According to Wiki:  The Battle for Corregidor was the culmination of the Japanese campaign for the conquest of the Philippines. The fall of Bataan on 9 April 1942 ended all organized opposition by the U.S. Army Forces Far East to the invading Japanese forces on Luzon in the northern Philippines.

Grandfather was part of the war in Luzon.  He fell into enemy hands in the Bataan Death March.

  Also according to Wiki, they were to be marched 25 miles to the central collection point of Balanga, after which they would be marched an additional 31 miles to the town of San Fernando. From there, they were to be transferred by rail to Capas, where they would then be marched 9 miles to the abandoned military outpost Camp O'Donnell.

Grandfather survived the march and the prison camp.  He was a high ranking officer, protected in secrecy by his men.  It was told he drank from a stream where a dead body was.  Stories of eating the soles of their shoes to survive have been told.  Rumors of a nurse, who snuck food to my grandfather also pepper the archives of chronicled memories.

The prisoners were never released. The Americans and other allied forces had to get them free by killing the Japanese at the POW Camps in the Philippines

It was not until January 27, 1944 that the U.S. government informed the American public about the march, when it released sworn statements of military officers who had escaped from the march.
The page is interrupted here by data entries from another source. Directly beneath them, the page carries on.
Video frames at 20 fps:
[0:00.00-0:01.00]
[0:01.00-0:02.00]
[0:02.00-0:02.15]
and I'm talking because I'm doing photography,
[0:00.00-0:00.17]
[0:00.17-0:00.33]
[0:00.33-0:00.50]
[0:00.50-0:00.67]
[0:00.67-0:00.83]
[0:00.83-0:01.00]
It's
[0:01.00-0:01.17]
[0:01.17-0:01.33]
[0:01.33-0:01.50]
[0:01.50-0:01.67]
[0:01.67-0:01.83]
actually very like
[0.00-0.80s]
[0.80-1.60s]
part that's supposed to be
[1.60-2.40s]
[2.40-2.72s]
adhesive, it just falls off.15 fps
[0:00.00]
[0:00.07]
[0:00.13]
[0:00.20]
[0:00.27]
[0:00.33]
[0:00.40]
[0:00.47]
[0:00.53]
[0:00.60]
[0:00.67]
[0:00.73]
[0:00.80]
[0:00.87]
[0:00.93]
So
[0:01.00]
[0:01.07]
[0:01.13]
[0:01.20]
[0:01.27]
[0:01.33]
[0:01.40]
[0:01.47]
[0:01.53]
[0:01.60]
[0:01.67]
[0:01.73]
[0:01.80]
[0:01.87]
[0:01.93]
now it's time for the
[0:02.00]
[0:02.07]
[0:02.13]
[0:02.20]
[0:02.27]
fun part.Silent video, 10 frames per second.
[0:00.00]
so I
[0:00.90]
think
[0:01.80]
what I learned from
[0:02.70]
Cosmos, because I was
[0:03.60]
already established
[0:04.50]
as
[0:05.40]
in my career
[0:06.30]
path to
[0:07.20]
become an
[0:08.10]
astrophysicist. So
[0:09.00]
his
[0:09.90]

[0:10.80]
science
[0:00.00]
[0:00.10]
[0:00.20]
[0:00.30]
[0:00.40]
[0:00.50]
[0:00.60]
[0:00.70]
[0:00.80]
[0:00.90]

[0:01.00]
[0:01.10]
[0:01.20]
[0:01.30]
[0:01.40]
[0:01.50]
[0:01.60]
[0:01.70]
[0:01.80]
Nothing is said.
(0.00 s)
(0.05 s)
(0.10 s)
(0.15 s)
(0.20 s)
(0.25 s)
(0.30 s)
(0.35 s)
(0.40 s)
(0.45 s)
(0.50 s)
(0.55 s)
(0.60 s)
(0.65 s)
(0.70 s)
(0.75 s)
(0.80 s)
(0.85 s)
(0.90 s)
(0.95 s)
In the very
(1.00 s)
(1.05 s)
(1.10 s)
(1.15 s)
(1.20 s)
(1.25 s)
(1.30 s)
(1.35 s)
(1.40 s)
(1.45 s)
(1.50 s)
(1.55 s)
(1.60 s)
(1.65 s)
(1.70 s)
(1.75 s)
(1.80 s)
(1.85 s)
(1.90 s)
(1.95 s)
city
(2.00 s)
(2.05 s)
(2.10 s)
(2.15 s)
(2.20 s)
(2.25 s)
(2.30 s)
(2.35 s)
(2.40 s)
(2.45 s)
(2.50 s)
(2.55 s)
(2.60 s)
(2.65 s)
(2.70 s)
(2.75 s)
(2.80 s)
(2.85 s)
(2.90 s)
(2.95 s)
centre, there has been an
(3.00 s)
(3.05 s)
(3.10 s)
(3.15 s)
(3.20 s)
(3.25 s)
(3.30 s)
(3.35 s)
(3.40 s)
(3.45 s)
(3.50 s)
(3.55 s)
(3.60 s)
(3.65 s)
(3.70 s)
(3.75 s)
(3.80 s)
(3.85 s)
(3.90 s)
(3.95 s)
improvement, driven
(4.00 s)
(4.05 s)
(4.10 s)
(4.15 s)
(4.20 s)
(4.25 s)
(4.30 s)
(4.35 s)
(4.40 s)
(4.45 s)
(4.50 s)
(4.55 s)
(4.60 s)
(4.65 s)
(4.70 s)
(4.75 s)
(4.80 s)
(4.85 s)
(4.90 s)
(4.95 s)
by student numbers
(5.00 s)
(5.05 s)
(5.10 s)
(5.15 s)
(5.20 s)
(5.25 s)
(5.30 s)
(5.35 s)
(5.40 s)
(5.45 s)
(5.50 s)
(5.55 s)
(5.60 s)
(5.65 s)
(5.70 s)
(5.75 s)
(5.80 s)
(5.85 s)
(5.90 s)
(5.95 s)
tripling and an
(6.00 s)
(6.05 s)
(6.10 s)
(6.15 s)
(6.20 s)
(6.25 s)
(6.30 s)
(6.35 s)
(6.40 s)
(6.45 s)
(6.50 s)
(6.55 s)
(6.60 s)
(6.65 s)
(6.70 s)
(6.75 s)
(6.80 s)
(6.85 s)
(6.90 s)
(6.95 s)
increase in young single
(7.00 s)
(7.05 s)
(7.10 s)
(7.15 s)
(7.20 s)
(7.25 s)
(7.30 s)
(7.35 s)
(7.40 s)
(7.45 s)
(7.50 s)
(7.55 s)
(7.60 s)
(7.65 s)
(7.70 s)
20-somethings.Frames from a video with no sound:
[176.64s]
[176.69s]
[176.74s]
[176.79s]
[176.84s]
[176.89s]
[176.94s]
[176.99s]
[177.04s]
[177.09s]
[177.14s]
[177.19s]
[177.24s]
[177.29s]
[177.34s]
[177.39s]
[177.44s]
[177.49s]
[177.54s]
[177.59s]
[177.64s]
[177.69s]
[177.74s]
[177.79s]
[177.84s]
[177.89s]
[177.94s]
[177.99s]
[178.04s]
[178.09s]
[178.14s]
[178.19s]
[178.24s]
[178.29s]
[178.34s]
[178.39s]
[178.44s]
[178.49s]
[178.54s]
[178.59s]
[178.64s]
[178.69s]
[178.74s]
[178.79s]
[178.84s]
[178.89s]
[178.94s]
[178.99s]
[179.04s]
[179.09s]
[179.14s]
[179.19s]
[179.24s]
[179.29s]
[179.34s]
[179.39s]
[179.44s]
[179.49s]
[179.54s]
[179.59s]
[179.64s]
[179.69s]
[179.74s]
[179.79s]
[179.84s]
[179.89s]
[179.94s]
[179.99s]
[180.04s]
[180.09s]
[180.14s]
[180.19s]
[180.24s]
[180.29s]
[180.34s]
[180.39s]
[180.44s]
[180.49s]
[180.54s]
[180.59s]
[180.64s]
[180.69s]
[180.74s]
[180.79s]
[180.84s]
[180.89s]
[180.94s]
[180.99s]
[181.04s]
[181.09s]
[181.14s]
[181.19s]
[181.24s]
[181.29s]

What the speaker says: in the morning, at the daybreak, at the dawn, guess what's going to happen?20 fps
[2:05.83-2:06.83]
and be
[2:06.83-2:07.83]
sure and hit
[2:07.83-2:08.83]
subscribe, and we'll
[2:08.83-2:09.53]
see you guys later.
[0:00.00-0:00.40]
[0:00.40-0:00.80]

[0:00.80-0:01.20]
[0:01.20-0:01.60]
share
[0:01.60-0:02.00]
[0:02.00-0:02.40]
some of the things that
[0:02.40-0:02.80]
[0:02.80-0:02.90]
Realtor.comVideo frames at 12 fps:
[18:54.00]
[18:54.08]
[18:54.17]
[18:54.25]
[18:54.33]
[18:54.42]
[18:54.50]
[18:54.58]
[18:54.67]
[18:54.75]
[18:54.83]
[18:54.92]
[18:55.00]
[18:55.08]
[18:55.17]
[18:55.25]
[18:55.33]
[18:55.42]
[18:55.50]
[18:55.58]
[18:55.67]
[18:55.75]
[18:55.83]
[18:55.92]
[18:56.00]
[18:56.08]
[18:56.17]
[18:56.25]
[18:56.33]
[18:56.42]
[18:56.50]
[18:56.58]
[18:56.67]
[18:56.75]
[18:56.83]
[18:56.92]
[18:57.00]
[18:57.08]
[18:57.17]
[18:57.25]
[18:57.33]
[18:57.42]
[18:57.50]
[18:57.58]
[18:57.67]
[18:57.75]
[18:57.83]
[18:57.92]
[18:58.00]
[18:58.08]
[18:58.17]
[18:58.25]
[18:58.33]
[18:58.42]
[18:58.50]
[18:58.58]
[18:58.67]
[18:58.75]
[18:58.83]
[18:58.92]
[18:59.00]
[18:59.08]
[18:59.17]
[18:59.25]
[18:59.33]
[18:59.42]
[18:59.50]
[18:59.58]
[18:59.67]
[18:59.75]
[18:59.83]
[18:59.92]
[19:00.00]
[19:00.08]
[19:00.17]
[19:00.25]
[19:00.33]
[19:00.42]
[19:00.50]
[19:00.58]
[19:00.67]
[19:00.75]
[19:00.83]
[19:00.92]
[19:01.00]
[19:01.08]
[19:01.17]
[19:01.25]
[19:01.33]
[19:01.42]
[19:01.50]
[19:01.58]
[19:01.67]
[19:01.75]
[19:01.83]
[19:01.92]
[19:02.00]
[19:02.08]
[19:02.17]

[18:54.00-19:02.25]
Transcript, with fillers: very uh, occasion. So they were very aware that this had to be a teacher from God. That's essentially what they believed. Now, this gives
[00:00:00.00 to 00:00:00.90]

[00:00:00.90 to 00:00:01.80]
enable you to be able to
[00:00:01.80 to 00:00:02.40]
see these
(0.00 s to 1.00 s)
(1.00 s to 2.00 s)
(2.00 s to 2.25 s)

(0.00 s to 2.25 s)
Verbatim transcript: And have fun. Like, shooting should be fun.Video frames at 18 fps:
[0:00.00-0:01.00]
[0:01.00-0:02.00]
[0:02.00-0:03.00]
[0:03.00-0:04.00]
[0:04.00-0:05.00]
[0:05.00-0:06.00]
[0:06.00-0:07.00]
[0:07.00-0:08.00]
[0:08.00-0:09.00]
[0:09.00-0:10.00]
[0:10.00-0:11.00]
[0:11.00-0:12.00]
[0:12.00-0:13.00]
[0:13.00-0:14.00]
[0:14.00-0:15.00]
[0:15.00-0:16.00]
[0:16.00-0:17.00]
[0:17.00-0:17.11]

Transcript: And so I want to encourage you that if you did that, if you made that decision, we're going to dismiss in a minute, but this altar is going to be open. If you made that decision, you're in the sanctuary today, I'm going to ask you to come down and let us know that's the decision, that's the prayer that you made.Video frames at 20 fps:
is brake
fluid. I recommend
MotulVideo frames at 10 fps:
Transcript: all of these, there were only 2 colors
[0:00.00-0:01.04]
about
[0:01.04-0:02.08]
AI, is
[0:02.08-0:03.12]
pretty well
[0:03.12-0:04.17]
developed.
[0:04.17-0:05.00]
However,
Dad said that in Agoo, there was one train that carried the survivors home to Agoo.  If your loved one was on this train, then they survived.  Amidst the reunions, people were falling to the ground as they discovered their loved one was not on that train.

30, Jan 1944, the Bataan Prison camp was recaptured, releasing the war camp prisoners.
In October 6, 1944, my father was born, almost exactly nine months from grandfather's release.

After WWII, Franciso and Valeriana Ofiana had four sons.
The youngest was Ferdinand Panis, my uncle.

Rest in Peace Uncle Nanding.  January 8, 1959 - July 16, 2011.


  1. GOd Bless you my friend and family. You are in my thoughts.

  2. Our stories are so important. Your children are blessed to know their history and to have a mother who embraces it as well. I'm so proud of you. I'm also sending love and care to you and your loved ones as you deal with your grief, but also the wonderful memories that will continue for several lifetimes.